TASK DETAILS: Omit any pictures, and restate word for word only the lines from the one with "[0:01.80-0:02.40]" through the end of the data below.
━━━━━━━━━━
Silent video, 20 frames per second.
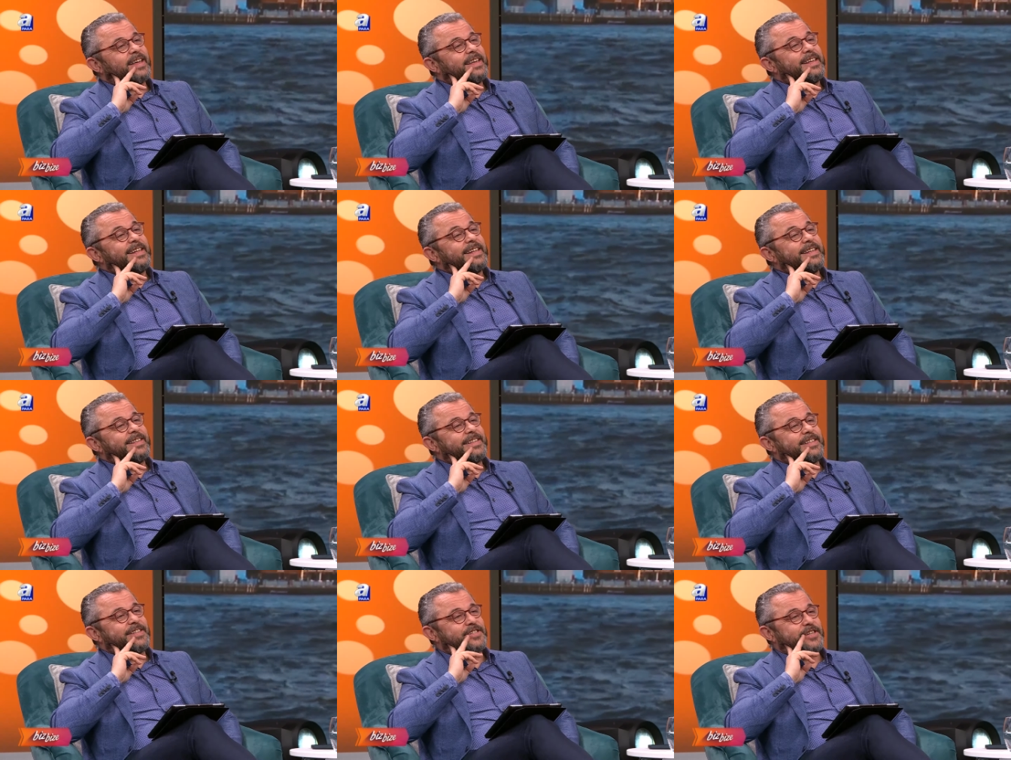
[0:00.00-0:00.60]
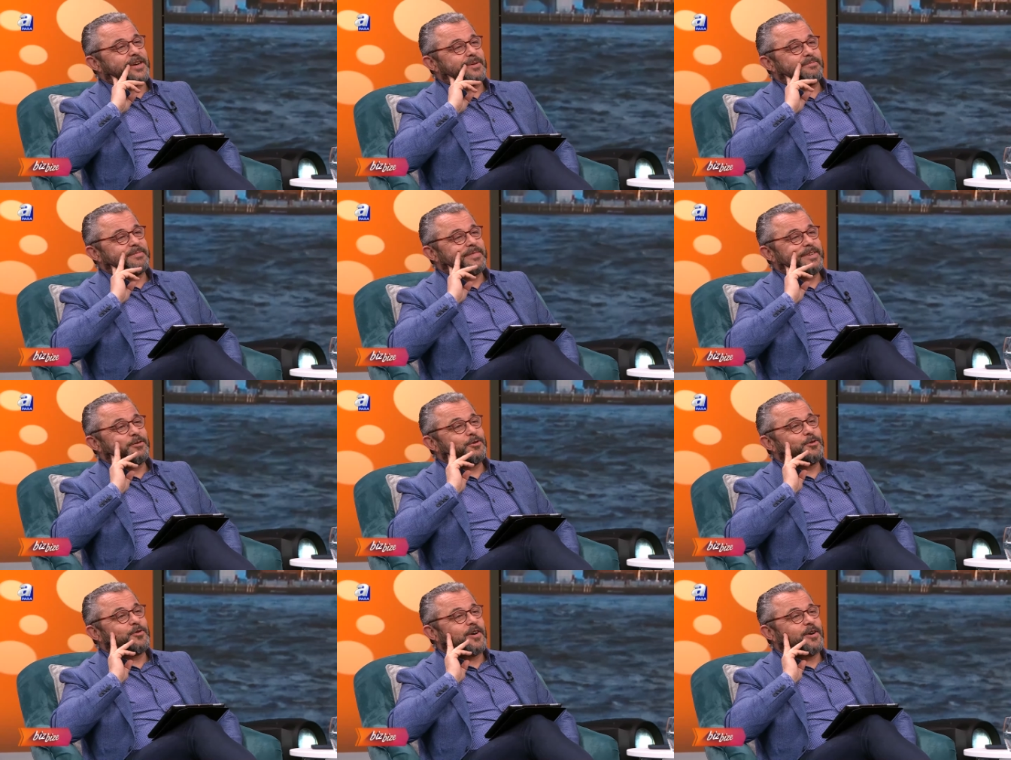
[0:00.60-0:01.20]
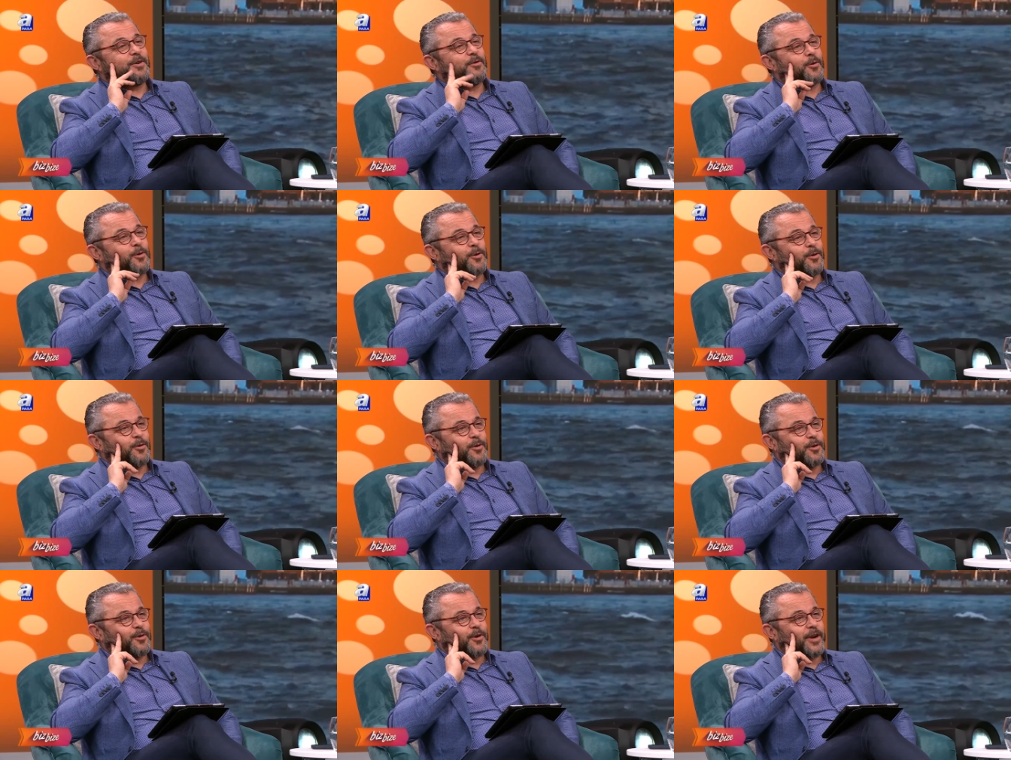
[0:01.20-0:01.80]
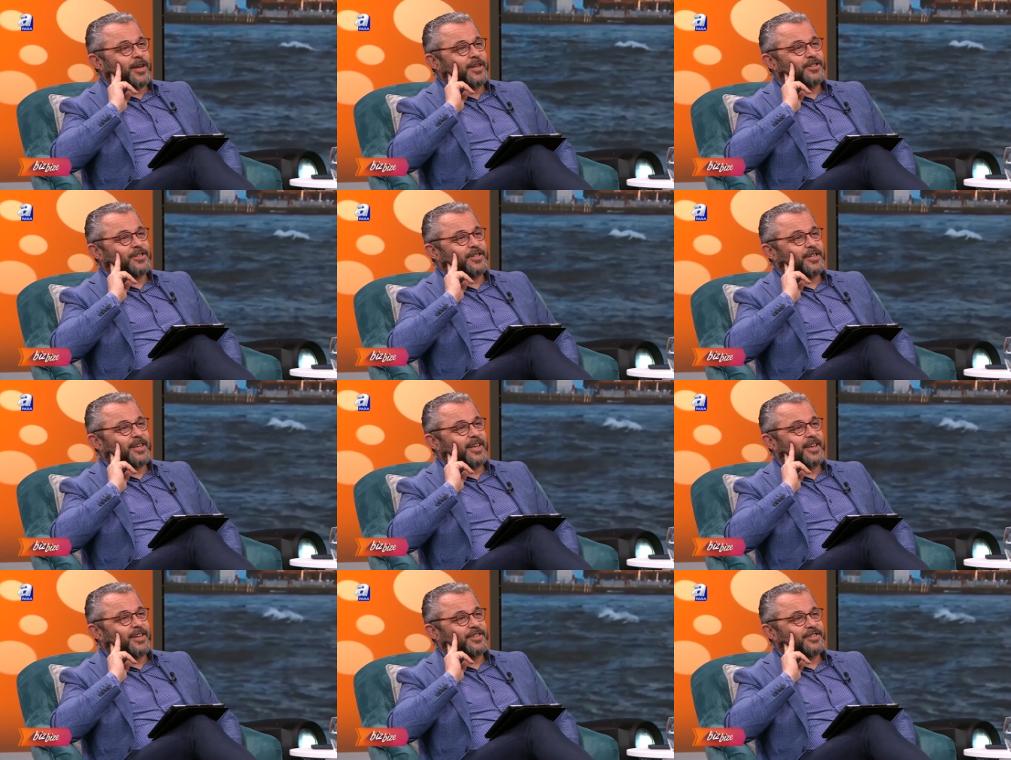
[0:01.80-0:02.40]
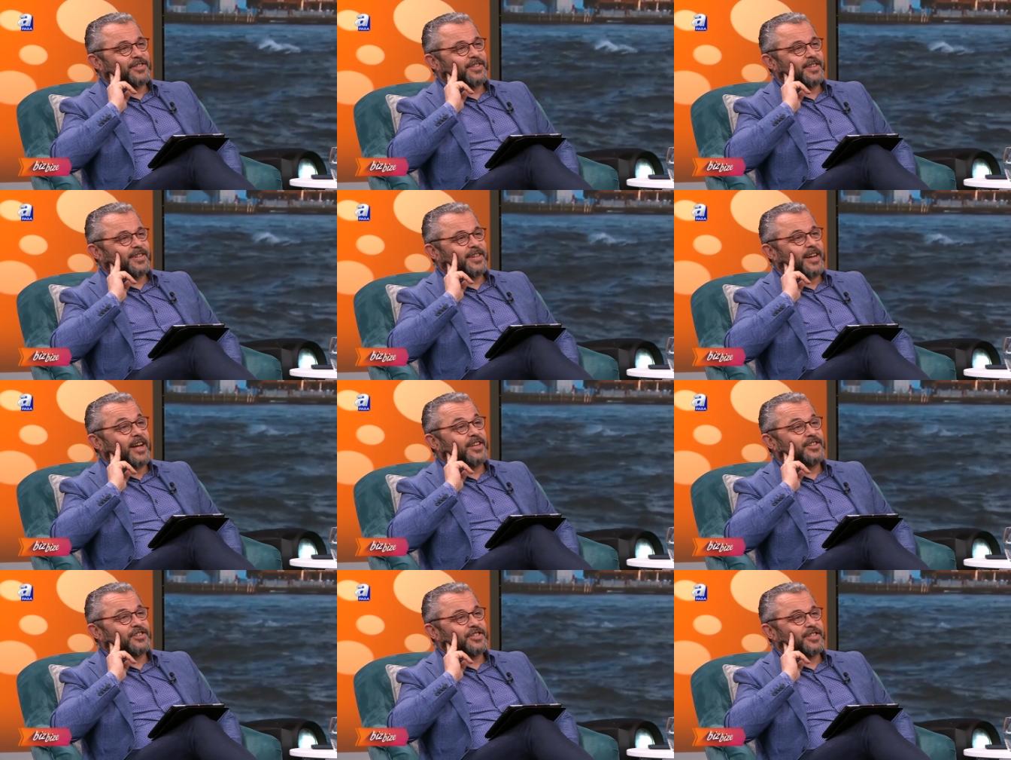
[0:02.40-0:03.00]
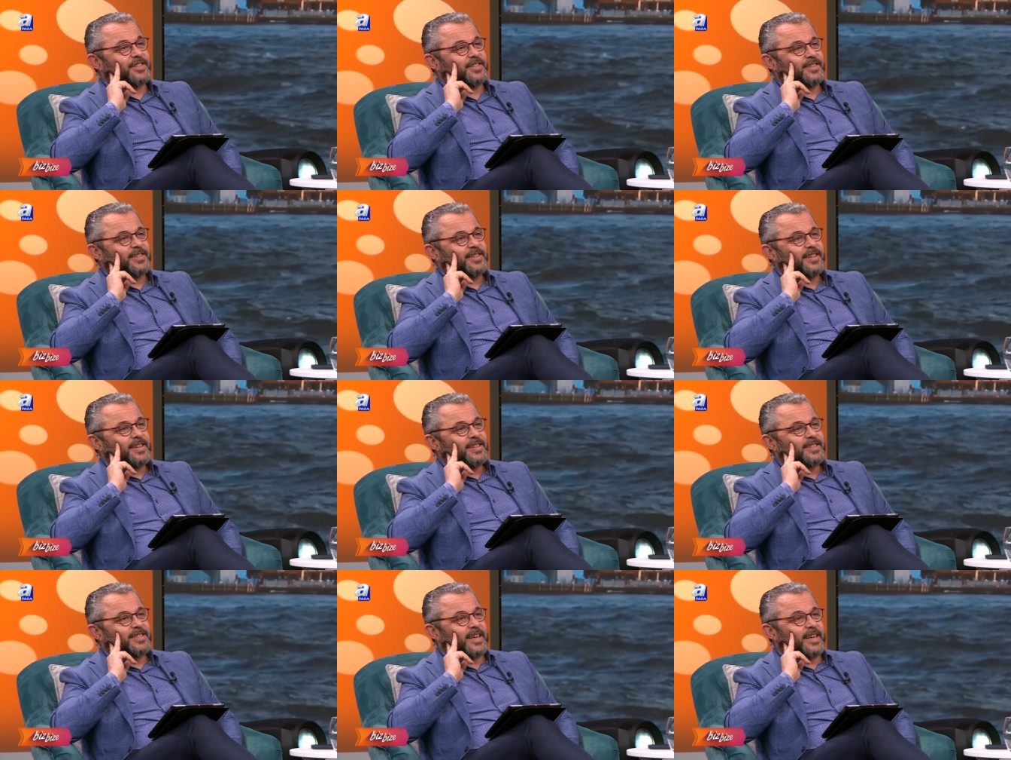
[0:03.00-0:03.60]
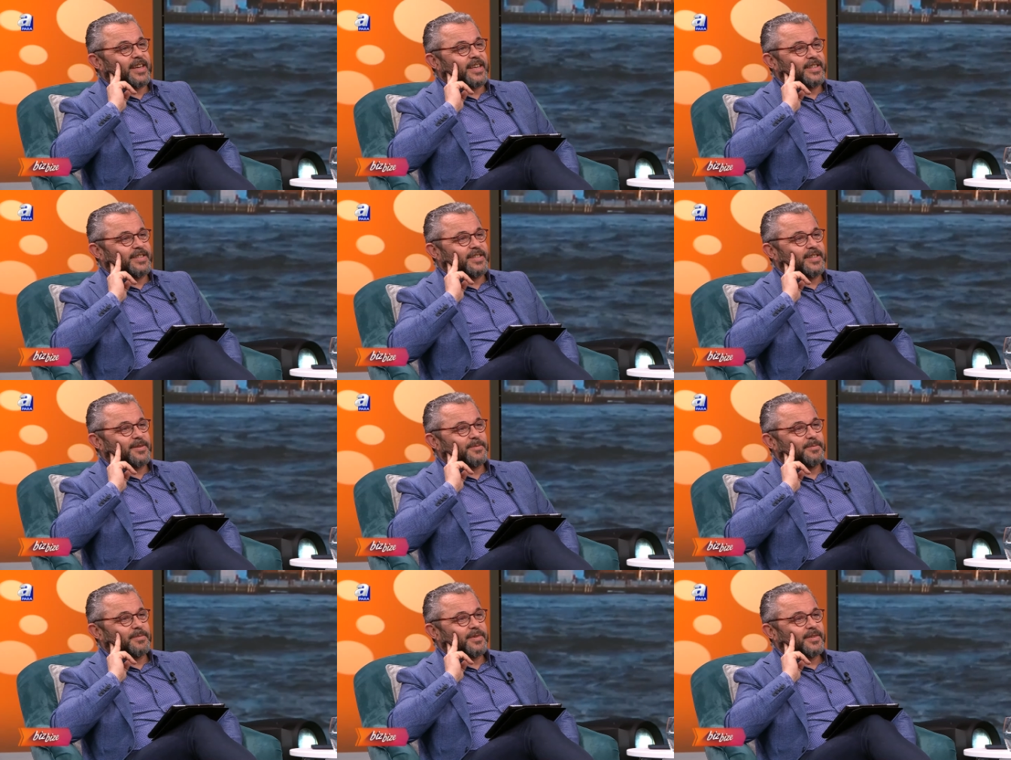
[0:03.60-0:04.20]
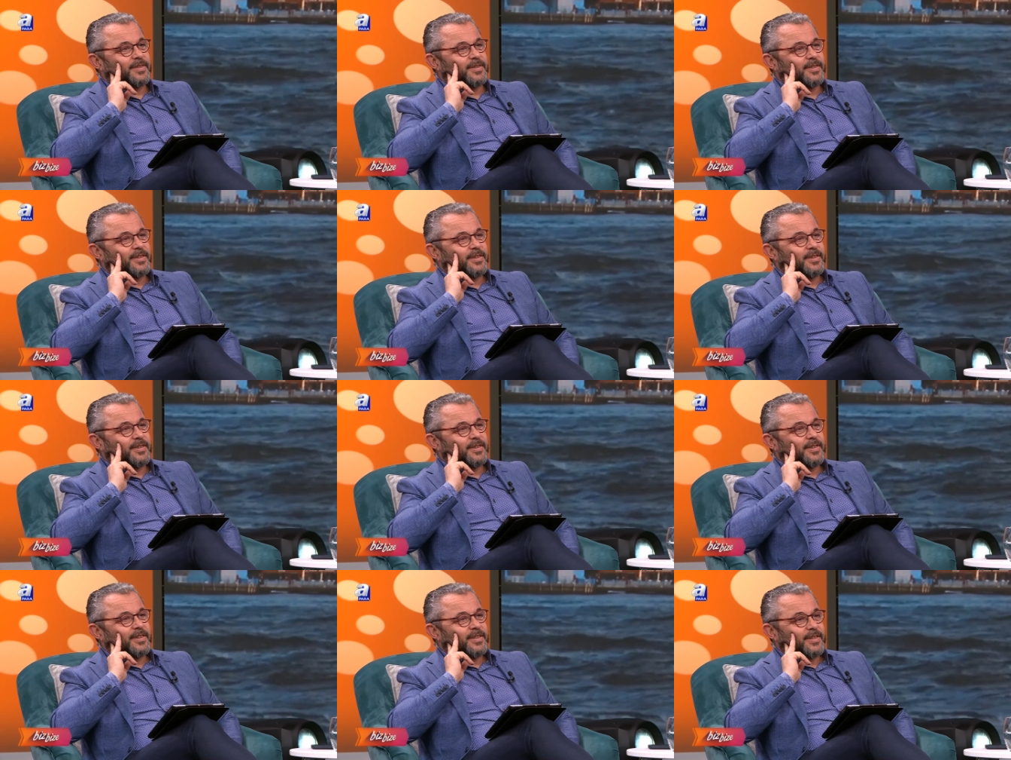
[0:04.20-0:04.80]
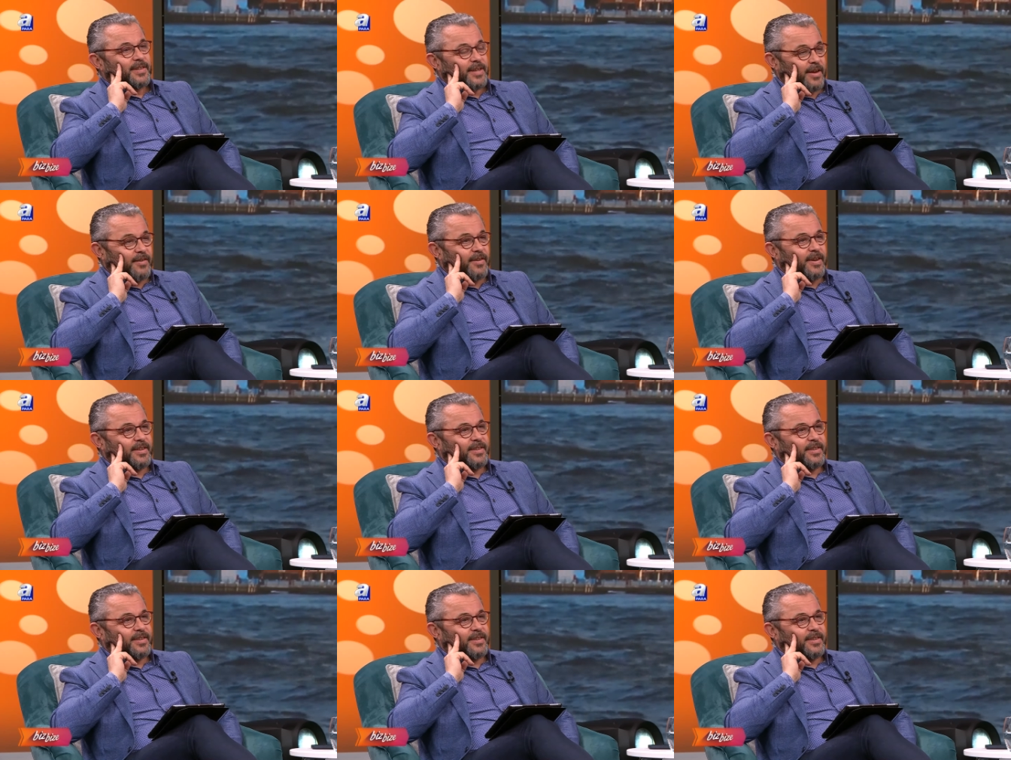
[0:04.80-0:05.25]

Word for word: yıl diyeceğim o- öğrencilik geçti. Kaç yıl? Ben- 8 yıl mı? Dört yıl Evet.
━━━━━━━━━━
EXERCISE OUTPUT:
[0:01.80-0:02.40]
[0:02.40-0:03.00]
[0:03.00-0:03.60]
[0:03.60-0:04.20]
[0:04.20-0:04.80]
[0:04.80-0:05.25]

Word for word: yıl diyeceğim o- öğrencilik geçti. Kaç yıl? Ben- 8 yıl mı? Dört yıl Evet.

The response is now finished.